Return the records in full, exactly as given.

• • • • • • •

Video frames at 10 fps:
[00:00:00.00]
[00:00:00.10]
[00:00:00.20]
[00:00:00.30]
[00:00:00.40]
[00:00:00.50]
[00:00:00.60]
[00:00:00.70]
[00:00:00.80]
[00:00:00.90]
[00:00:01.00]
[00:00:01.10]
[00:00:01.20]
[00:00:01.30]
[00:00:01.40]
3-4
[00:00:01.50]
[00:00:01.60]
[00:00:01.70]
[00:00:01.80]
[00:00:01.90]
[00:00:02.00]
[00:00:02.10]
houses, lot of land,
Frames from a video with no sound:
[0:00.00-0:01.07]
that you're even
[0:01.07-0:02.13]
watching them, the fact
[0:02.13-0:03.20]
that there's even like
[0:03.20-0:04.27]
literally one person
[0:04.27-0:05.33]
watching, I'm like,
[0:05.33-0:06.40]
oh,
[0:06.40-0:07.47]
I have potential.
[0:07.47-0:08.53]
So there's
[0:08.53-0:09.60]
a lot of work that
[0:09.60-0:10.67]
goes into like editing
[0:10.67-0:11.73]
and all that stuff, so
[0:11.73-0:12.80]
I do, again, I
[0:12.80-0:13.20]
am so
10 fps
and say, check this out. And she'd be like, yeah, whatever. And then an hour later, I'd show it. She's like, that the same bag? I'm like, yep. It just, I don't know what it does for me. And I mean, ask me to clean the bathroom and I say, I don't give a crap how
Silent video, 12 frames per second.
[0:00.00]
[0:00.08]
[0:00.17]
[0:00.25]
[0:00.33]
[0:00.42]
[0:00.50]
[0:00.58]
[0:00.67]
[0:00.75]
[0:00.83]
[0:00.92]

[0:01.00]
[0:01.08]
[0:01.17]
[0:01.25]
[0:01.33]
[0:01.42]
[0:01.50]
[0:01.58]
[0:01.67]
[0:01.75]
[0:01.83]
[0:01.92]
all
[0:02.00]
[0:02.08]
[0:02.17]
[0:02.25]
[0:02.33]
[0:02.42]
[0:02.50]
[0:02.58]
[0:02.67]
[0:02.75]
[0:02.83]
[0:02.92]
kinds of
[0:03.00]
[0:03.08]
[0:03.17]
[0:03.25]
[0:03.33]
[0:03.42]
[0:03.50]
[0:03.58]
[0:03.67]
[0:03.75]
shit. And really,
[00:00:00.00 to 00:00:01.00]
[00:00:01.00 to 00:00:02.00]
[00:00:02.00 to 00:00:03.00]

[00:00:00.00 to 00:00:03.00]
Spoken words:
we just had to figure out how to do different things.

• • • • • • •

### Answer space
Video frames at 10 fps:
[00:00:00.00]
[00:00:00.10]
[00:00:00.20]
[00:00:00.30]
[00:00:00.40]
[00:00:00.50]
[00:00:00.60]
[00:00:00.70]
[00:00:00.80]
[00:00:00.90]
[00:00:01.00]
[00:00:01.10]
[00:00:01.20]
[00:00:01.30]
[00:00:01.40]
3-4
[00:00:01.50]
[00:00:01.60]
[00:00:01.70]
[00:00:01.80]
[00:00:01.90]
[00:00:02.00]
[00:00:02.10]
houses, lot of land,
Frames from a video with no sound:
[0:00.00-0:01.07]
that you're even
[0:01.07-0:02.13]
watching them, the fact
[0:02.13-0:03.20]
that there's even like
[0:03.20-0:04.27]
literally one person
[0:04.27-0:05.33]
watching, I'm like,
[0:05.33-0:06.40]
oh,
[0:06.40-0:07.47]
I have potential.
[0:07.47-0:08.53]
So there's
[0:08.53-0:09.60]
a lot of work that
[0:09.60-0:10.67]
goes into like editing
[0:10.67-0:11.73]
and all that stuff, so
[0:11.73-0:12.80]
I do, again, I
[0:12.80-0:13.20]
am so
10 fps
and say, check this out. And she'd be like, yeah, whatever. And then an hour later, I'd show it. She's like, that the same bag? I'm like, yep. It just, I don't know what it does for me. And I mean, ask me to clean the bathroom and I say, I don't give a crap how
Silent video, 12 frames per second.
[0:00.00]
[0:00.08]
[0:00.17]
[0:00.25]
[0:00.33]
[0:00.42]
[0:00.50]
[0:00.58]
[0:00.67]
[0:00.75]
[0:00.83]
[0:00.92]

[0:01.00]
[0:01.08]
[0:01.17]
[0:01.25]
[0:01.33]
[0:01.42]
[0:01.50]
[0:01.58]
[0:01.67]
[0:01.75]
[0:01.83]
[0:01.92]
all
[0:02.00]
[0:02.08]
[0:02.17]
[0:02.25]
[0:02.33]
[0:02.42]
[0:02.50]
[0:02.58]
[0:02.67]
[0:02.75]
[0:02.83]
[0:02.92]
kinds of
[0:03.00]
[0:03.08]
[0:03.17]
[0:03.25]
[0:03.33]
[0:03.42]
[0:03.50]
[0:03.58]
[0:03.67]
[0:03.75]
shit. And really,
[00:00:00.00 to 00:00:01.00]
[00:00:01.00 to 00:00:02.00]
[00:00:02.00 to 00:00:03.00]

[00:00:00.00 to 00:00:03.00]
Spoken words:
we just had to figure out how to do different things.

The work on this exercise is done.